* **Dataset entries**
↓

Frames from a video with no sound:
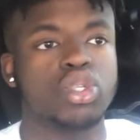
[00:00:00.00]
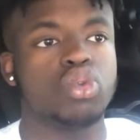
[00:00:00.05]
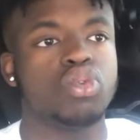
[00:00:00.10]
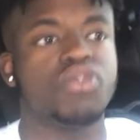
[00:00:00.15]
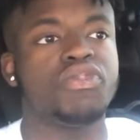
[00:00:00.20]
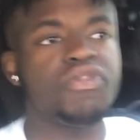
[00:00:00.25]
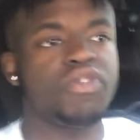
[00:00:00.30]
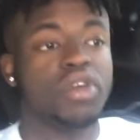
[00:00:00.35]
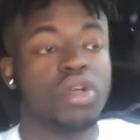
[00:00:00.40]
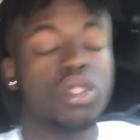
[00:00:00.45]

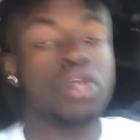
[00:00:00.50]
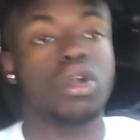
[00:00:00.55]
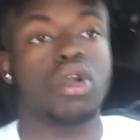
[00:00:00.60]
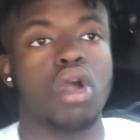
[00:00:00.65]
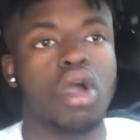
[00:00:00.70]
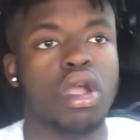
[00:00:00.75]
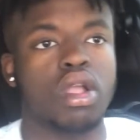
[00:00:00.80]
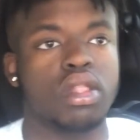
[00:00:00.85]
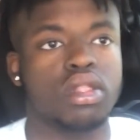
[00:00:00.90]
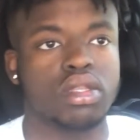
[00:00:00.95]
you feel the
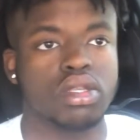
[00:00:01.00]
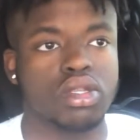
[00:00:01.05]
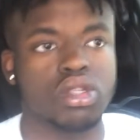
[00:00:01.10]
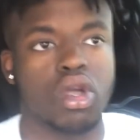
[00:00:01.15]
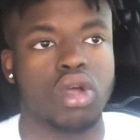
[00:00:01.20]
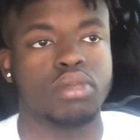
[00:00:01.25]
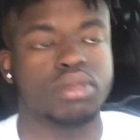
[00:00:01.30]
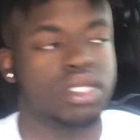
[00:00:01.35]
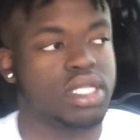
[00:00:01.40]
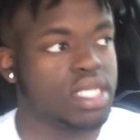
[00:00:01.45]
car, you
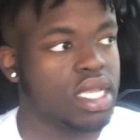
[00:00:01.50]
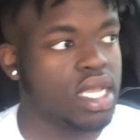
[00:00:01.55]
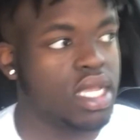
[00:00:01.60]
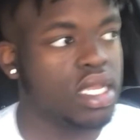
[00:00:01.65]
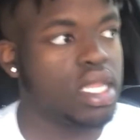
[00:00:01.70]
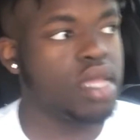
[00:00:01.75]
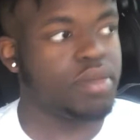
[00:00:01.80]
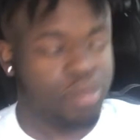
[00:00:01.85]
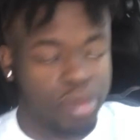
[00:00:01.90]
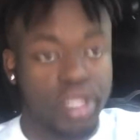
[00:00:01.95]
know what I'm
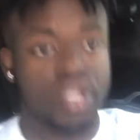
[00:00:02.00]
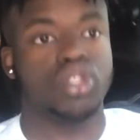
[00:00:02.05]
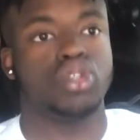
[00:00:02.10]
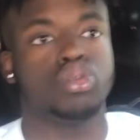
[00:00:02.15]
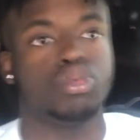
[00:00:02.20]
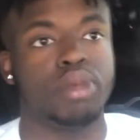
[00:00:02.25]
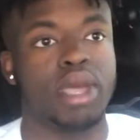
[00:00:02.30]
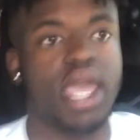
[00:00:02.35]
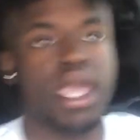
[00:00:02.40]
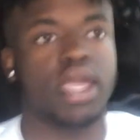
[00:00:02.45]
saying, it puts
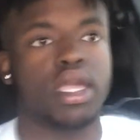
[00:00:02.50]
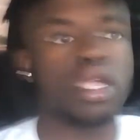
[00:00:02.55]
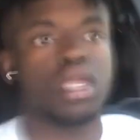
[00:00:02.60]
you back.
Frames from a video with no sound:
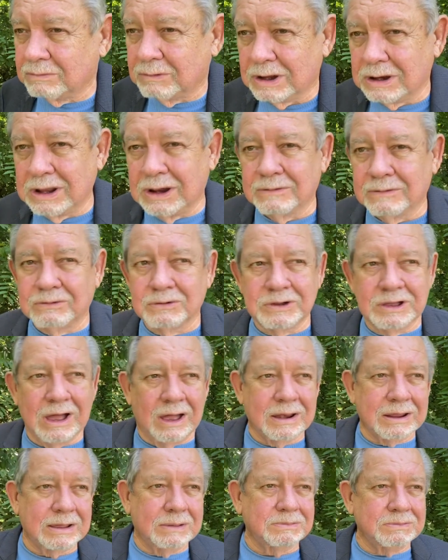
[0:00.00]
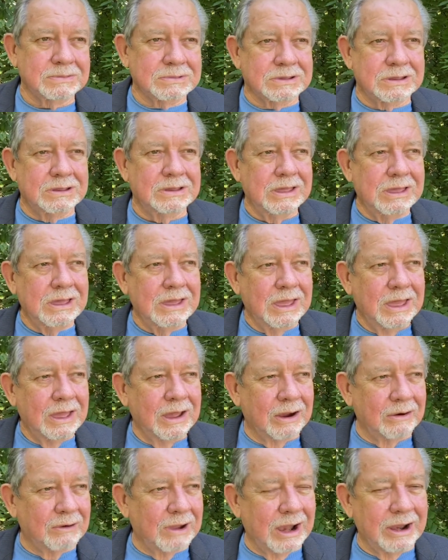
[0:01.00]
whenever we got up to
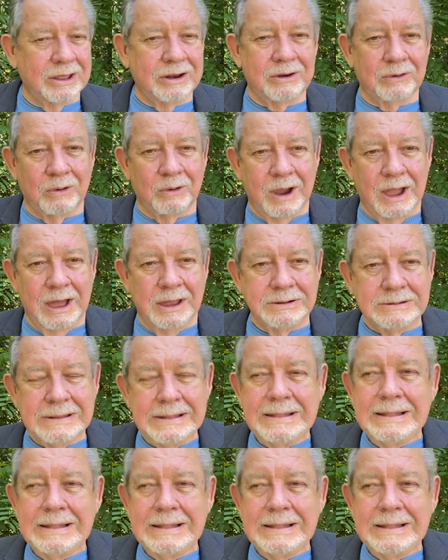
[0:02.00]
uh, rallying around.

↑

* **Exercise aim**
Set the pictures aside and reproduce exactly the lines above, from the line holding "[00:00:00.95]" through the line holding "[00:00:01.70]", both included, with nothing else.

* **Exercise output**
[00:00:00.95]
you feel the
[00:00:01.00]
[00:00:01.05]
[00:00:01.10]
[00:00:01.15]
[00:00:01.20]
[00:00:01.25]
[00:00:01.30]
[00:00:01.35]
[00:00:01.40]
[00:00:01.45]
car, you
[00:00:01.50]
[00:00:01.55]
[00:00:01.60]
[00:00:01.65]
[00:00:01.70]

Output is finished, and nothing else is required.